Aangezien uit het voorgaande volgt dat het beroep van [gedaagden] op bevrijdende verjaring van het achterdeel faalt, heeft [eisers] voldoende belang bij de gevraagde verklaring voor recht dat geen sprake is van verkrijgende verjaring door [gedaagden] De rechtbank zal die verklaring voor recht dan ook toewijzen. Ter voorkoming van executieproblemen zal de rechtbank deze verklaring voor recht toewijzen zoals geformuleerd in het dictum. Uit de kadastrale gegevens volgt genoegzaam dat [eisers] eigenaar is van [percelen] . Zonder nadere toelichting, die ontbreekt, valt niet in te zien welk afzonderlijk belang [eisers] heeft bij de gevraagde verklaring voor recht dat zij eigenaar is van die percelen. De rechtbank zal die verklaring voor recht bij gebrek aan belang afwijzen.
4.18.
Het achterdeel is in gebruik door [gedaagden] Om die reden heeft [eisers] belang bij haar ontruimingsvordering. [gedaagden] heeft geen verweer gevoerd tegen de ontruimingsvordering, de ontruimingstermijn of de gevorderde dwangsom. De rechtbank overweegt dat de gevorderde ontruimingstermijn haar niet onredelijk voorkomt. Tijdens de descente heeft de rechtbank vastgesteld dat het achterdeel enkel verschillende afrasteringen bevat, waardoor er meerdere afzonderlijke weides zijn gecreëerd voor dieren om te kunnen grazen. Niet gebleken is dat een termijn van 14 dagen onvoldoende zou zijn om het achterdeel te ontruimen. De gevorderde dwangsom zal de rechtbank matigen. Aan de veroordeling zal een dwangsom worden verbonden van € 250,00 per dag met een maximum van € 25.000,00.
4.19.
[gedaagden] zal als de grotendeels in het ongelijk gestelde partij in de proceskosten worden veroordeeld.
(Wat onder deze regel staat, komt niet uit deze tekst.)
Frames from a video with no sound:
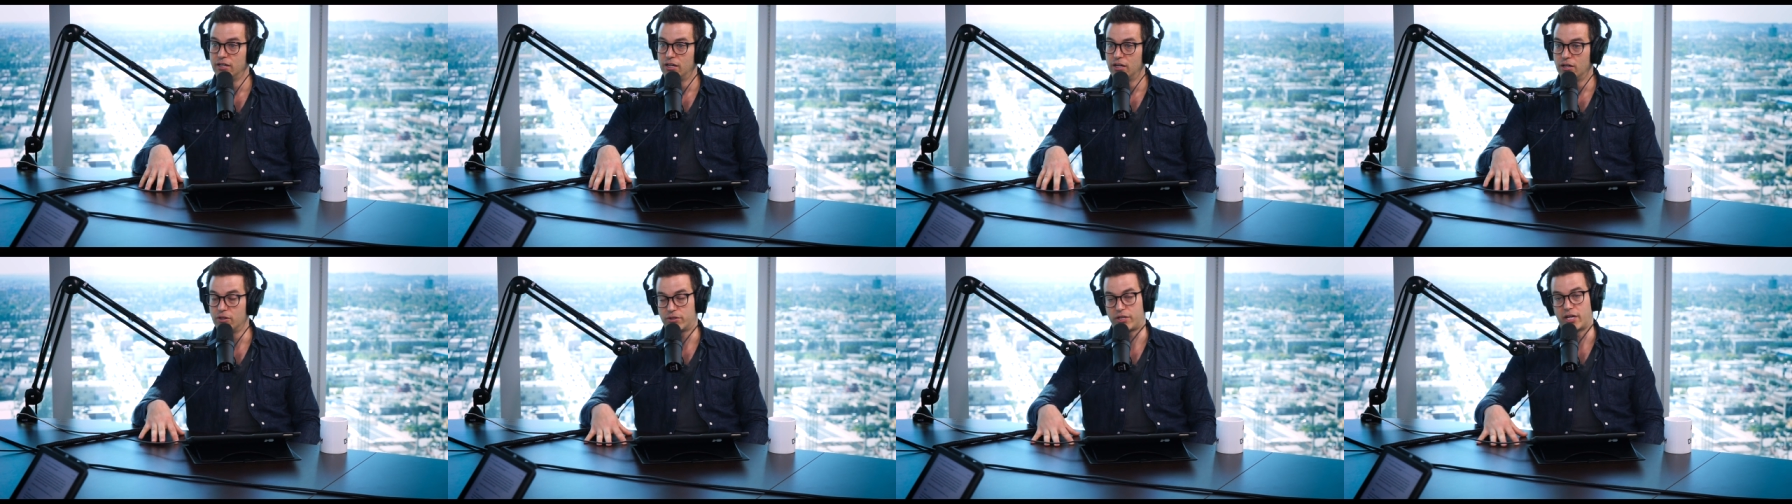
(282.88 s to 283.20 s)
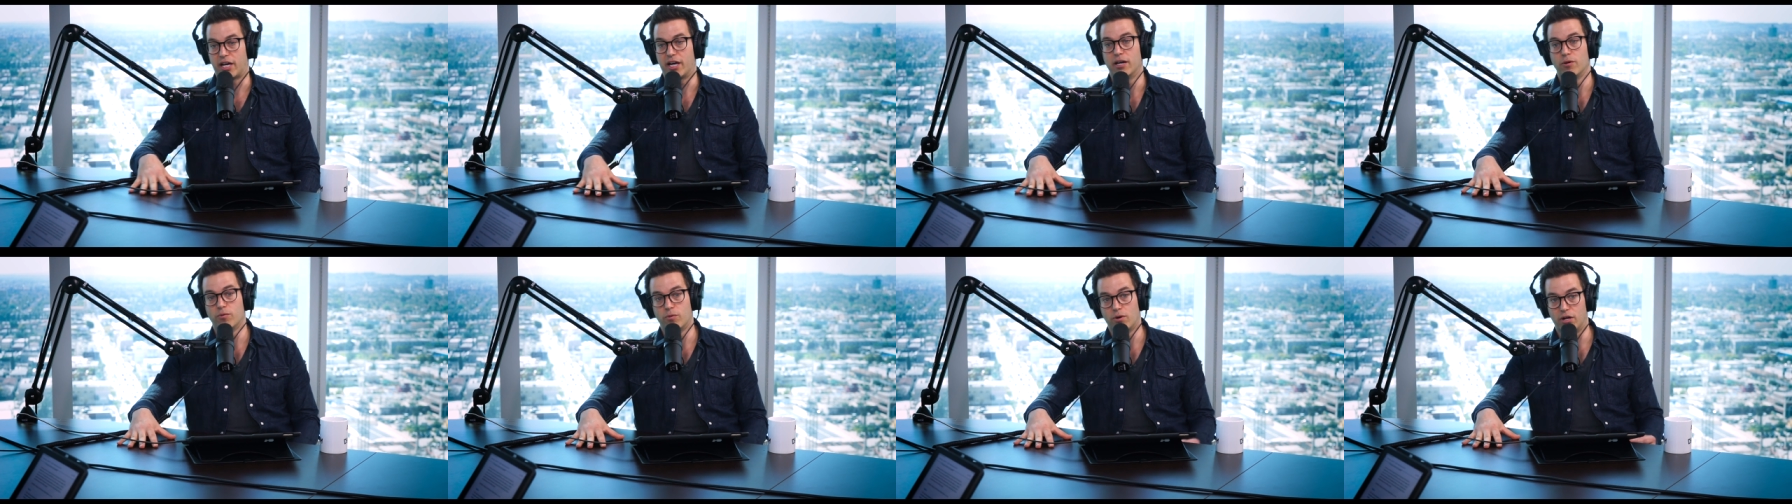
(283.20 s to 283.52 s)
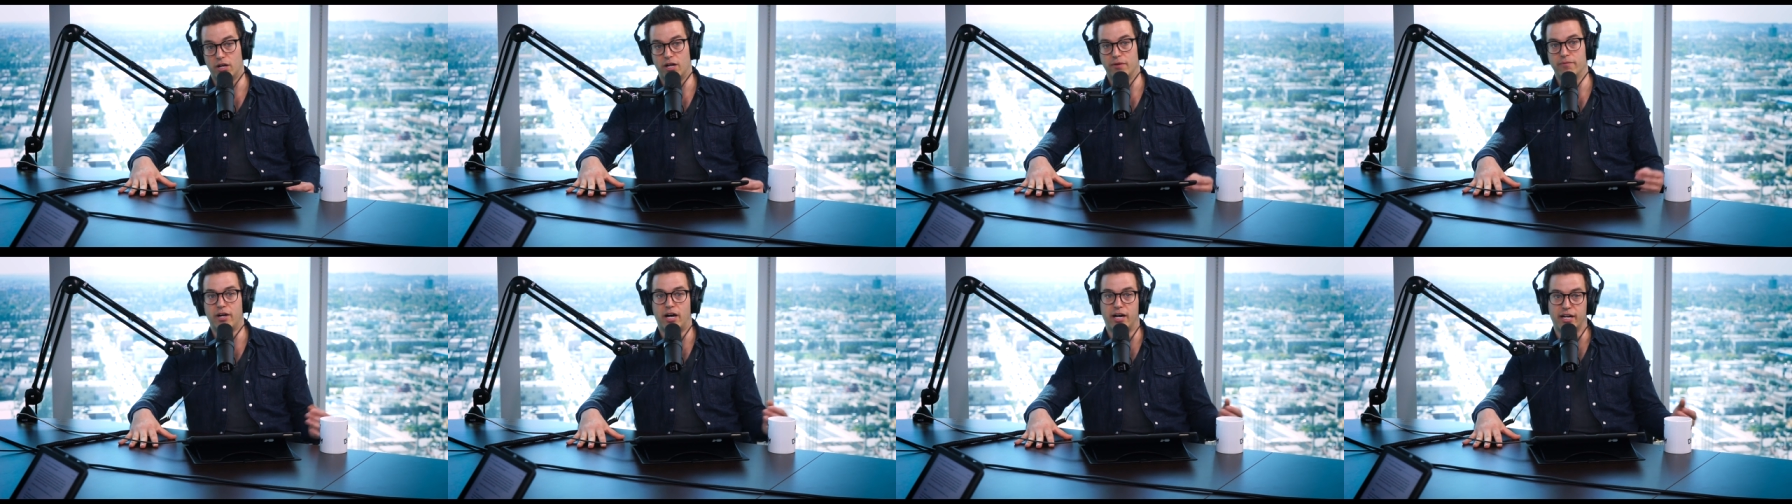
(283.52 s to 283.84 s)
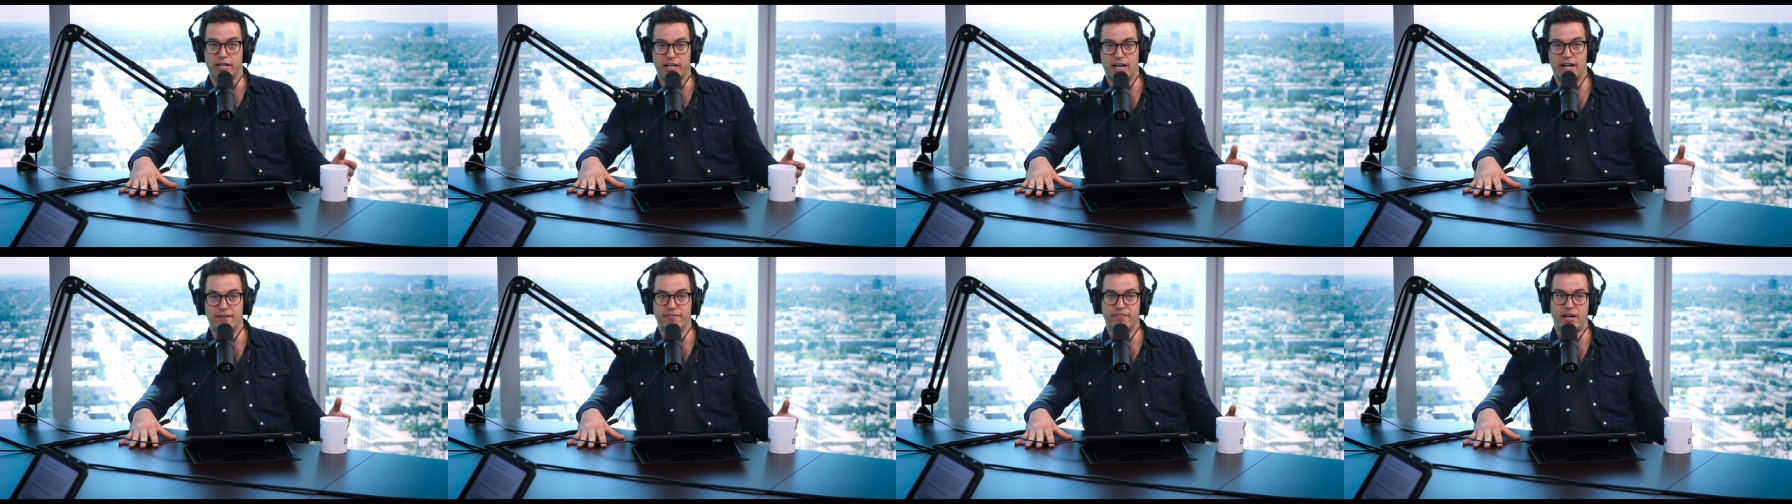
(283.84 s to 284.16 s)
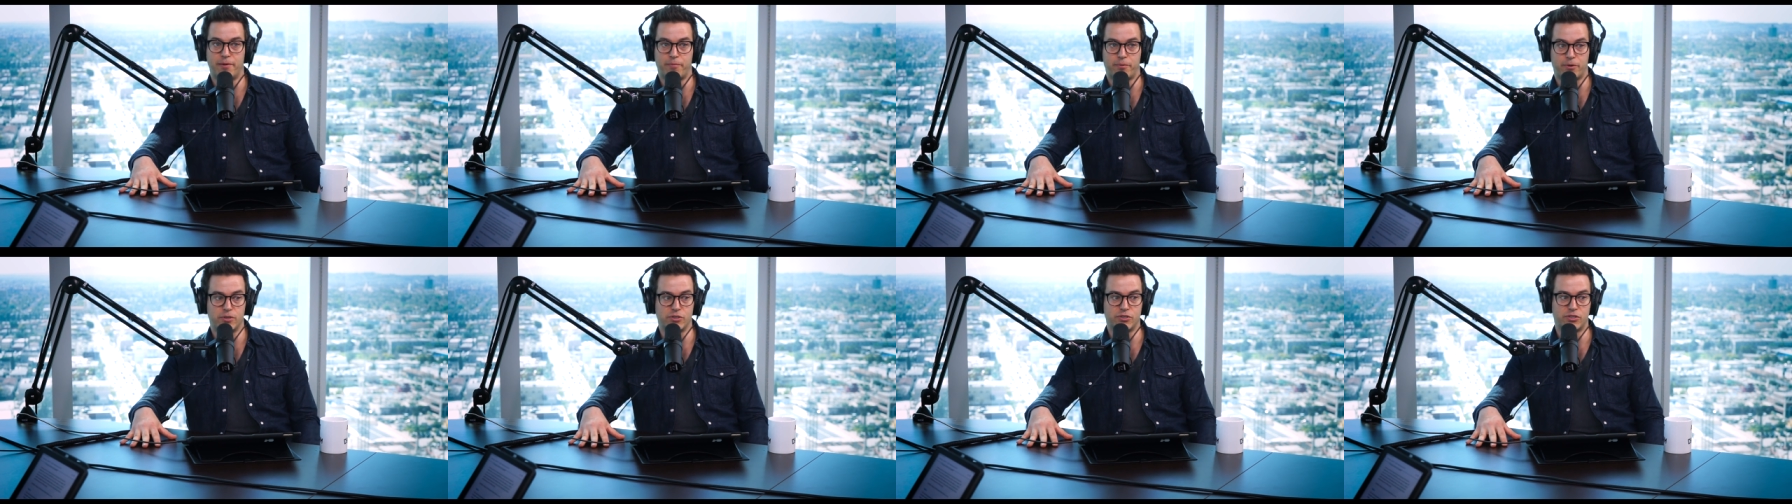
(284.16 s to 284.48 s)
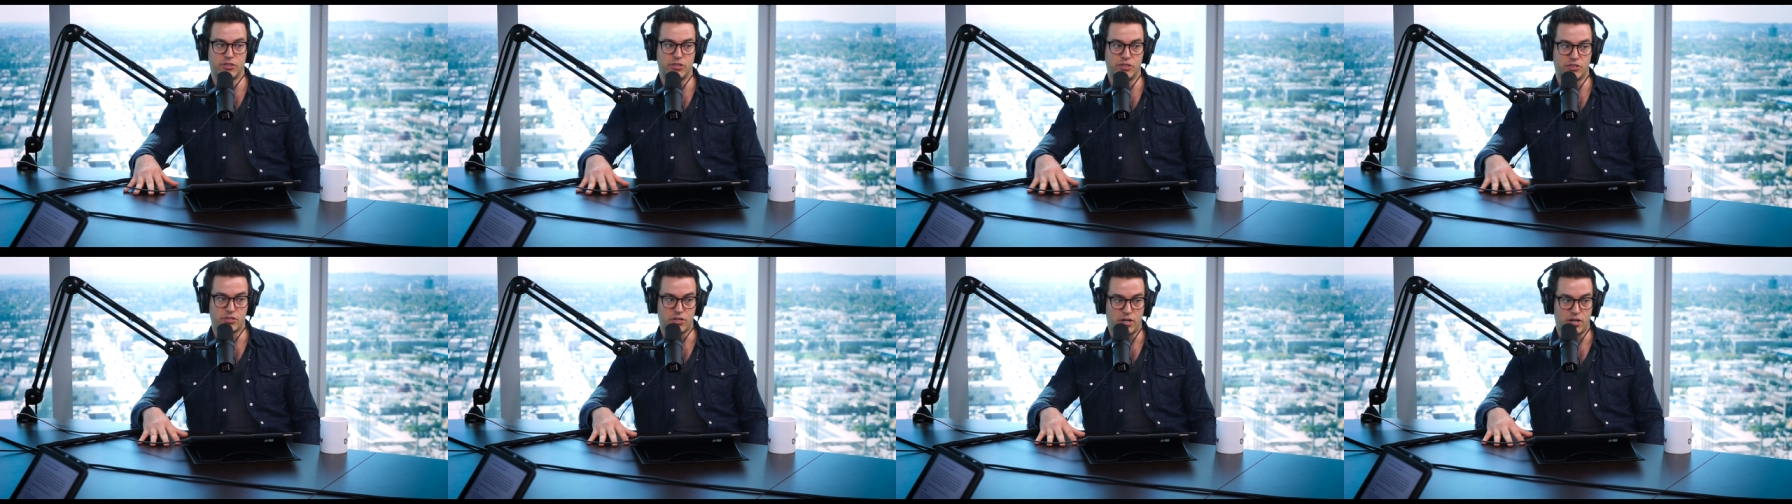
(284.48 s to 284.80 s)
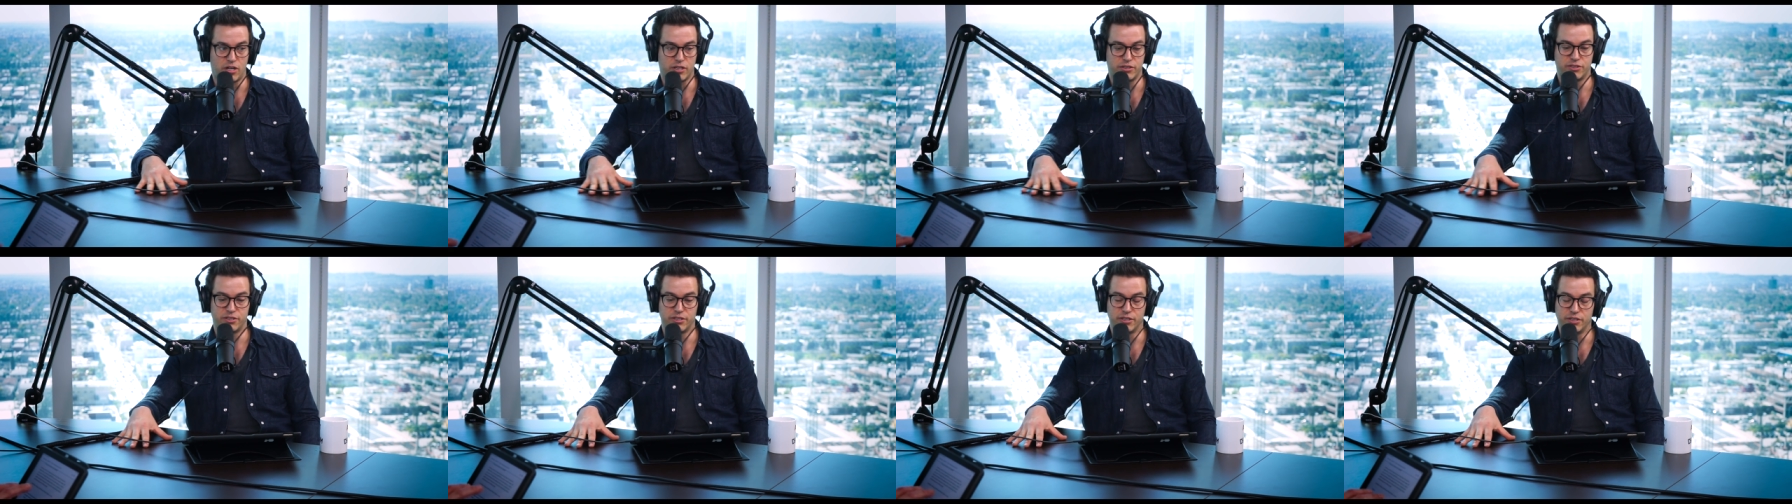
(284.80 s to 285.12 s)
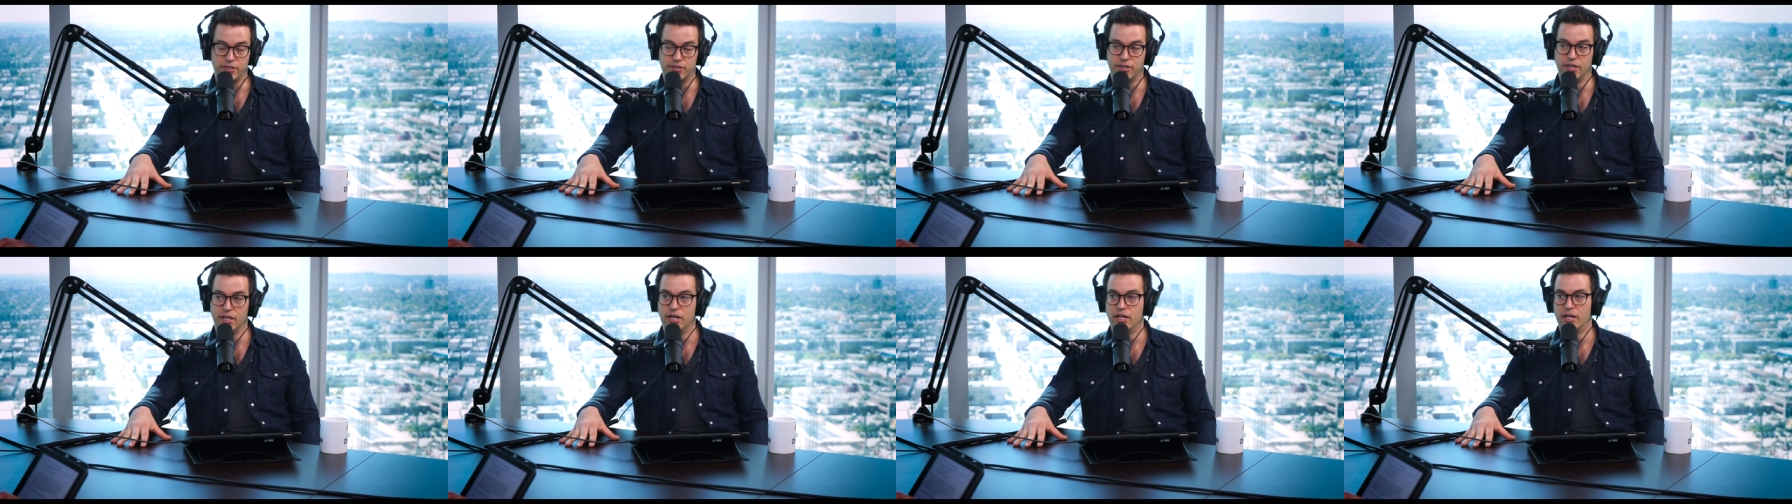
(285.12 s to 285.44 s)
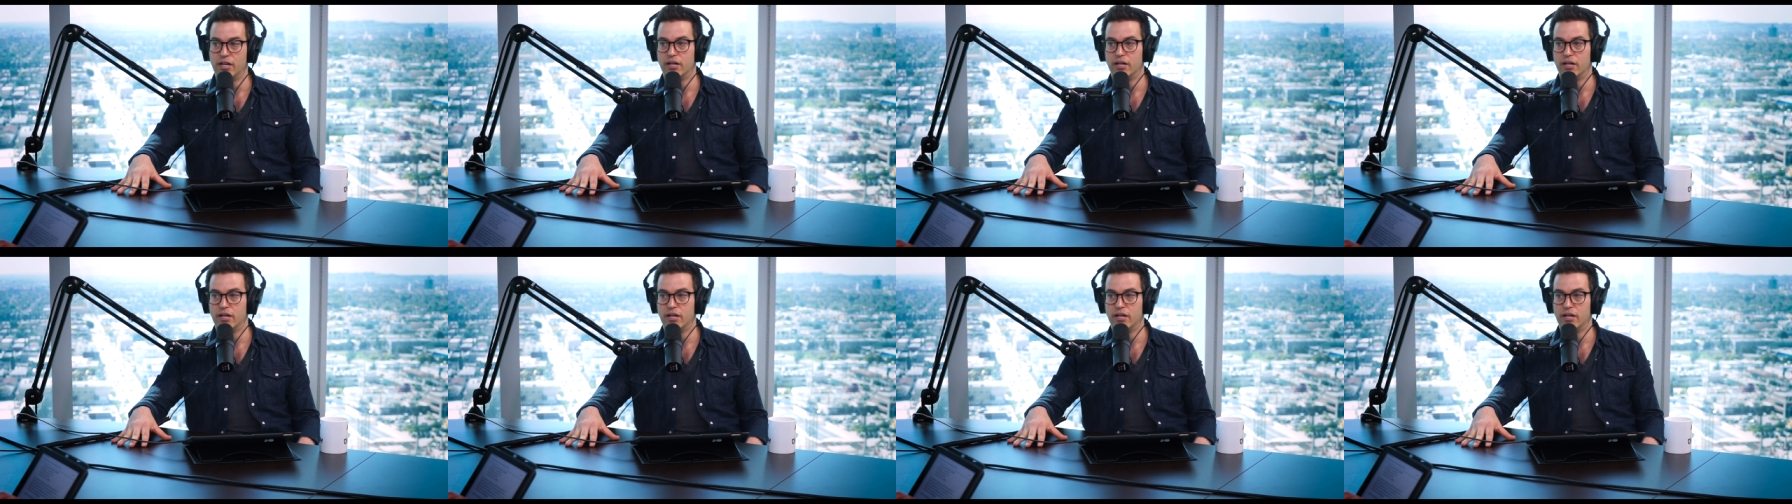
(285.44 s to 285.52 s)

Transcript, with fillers: Okay, well, I'm not gonna have that person to talk to.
De kosten aan de zijde van [eisers] worden begroot op:
- dagvaarding € 131,57
- griffierecht 952,00
- salaris advocaat
956,00(2,0 punten × tarief € 478,00)
Totaal € 2.039,57
in reconventie
4.20.
De vorderingen in reconventie zullen worden afgewezen. [gedaagden] zal als de in het ongelijk gestelde partij in de proceskosten worden veroordeeld. De kosten aan de zijde van [eisers] worden begroot op nihil omdat geen afzonderlijke conclusie van antwoord in reconventie is genomen.

5.De beslissing

De rechtbank
in conventie
5.1.
verklaart voor recht dat geen sprake is van verkrijgende verjaring door [gedaagden] van het deel van de kadastrale percelen gemeente [gemeente ] , [percelen] dat als rechthoek geel omlijnd is aangegeven op de luchtfoto die als productie 7 bij de dagvaarding is overgelegd en dat in gebruik is door [gedaagden] ,
5.2.
veroordeelt [gedaagden] om binnen 14 dagen na betekening van dit vonnis het deel van de kadastrale percelen gemeente [gemeente ] , [percelen] dat in gebruik is door [gedaagden] te ontruimen en ontruimd te houden,
5.3.
veroordeelt [gedaagden] om aan [eisers] een dwangsom te betalen van € 250,00 voor iedere dag dat niet aan de in 5.2 uitgesproken hoofdveroordeling is voldaan, tot een maximum van € 25.000,00 is bereikt,
5.4.
veroordeelt [gedaagden] in de proceskosten, aan de zijde van [eisers] tot op heden begroot op € 2.039,57,
5.5.
verklaart dit vonnis in conventie, met uitzondering van de verklaring voor recht, uitvoerbaar bij voorraad,
5.6.
wijst het meer of anders gevorderde af,
in reconventie
5.7.
wijst de vorderingen af,
5.8.
veroordeelt [gedaagden] in de proceskosten, aan de zijde van [eisers] tot op heden begroot op nihil.
Dit vonnis is gewezen door mr. M.D.R. Joppe en in het openbaar uitgesproken op 17 augustus 2022.